What is needed: Leave the pictures out and print, word for word, the lines below from the one with "(2.00 s to 3.00 s)" through the final line.

Dataset content:

= Beginning of Section =

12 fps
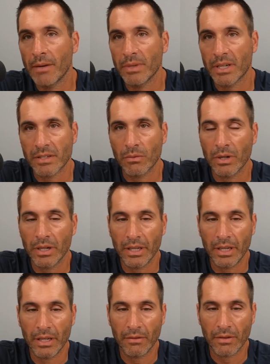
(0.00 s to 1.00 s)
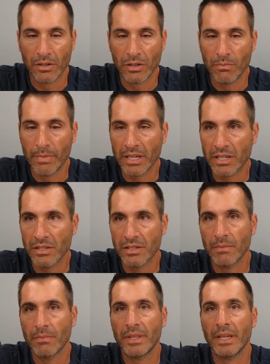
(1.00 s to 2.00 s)
because I want to give, because you mentioned
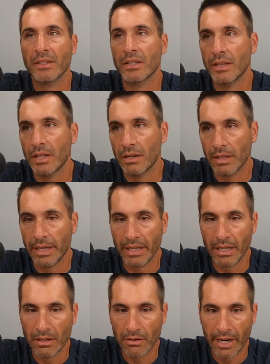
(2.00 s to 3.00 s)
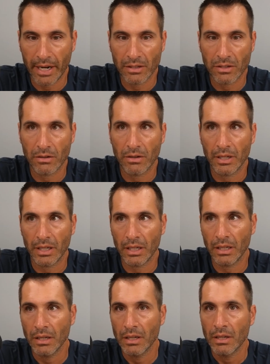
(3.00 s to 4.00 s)
some things in there, like getting your hands
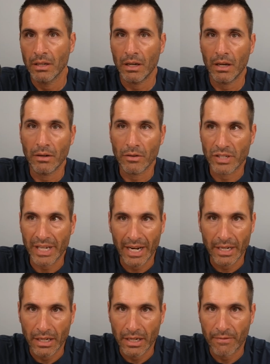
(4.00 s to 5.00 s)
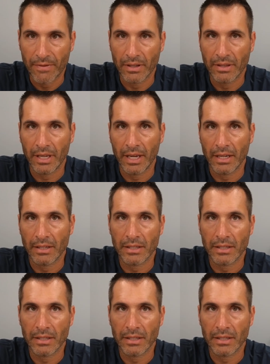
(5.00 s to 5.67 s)
dirty, understanding different things.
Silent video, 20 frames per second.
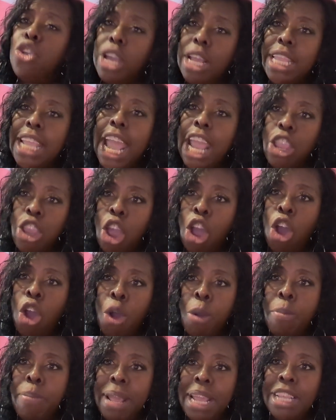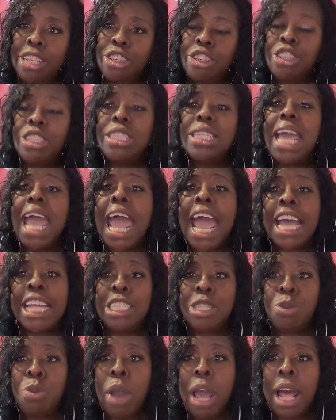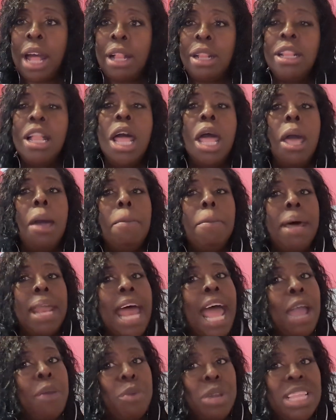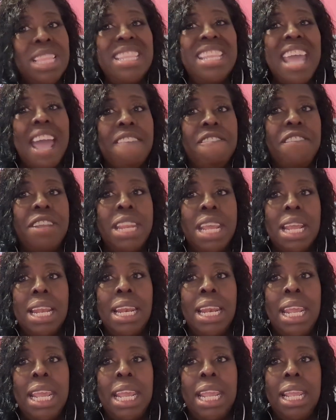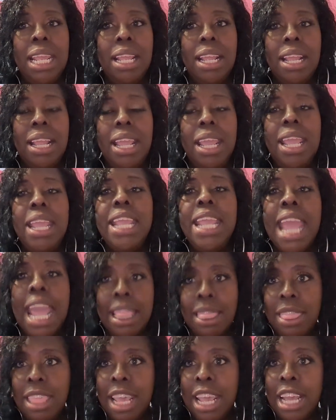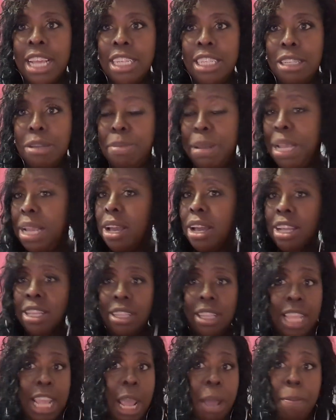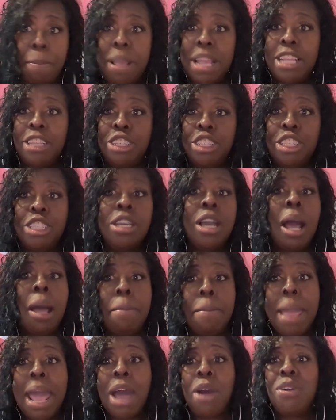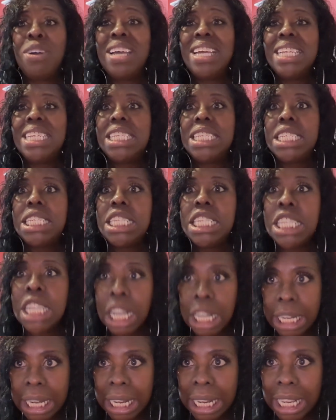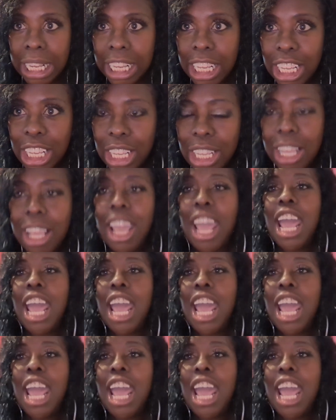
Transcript: You could take your own pictures as well, but I would definitely get theirs because their pictures come out stunning.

= End of Section =

Result for this exercise:
(2.00 s to 3.00 s)
(3.00 s to 4.00 s)
some things in there, like getting your hands
(4.00 s to 5.00 s)
(5.00 s to 5.67 s)
dirty, understanding different things.
Silent video, 20 frames per second.
Transcript: You could take your own pictures as well, but I would definitely get theirs because their pictures come out stunning.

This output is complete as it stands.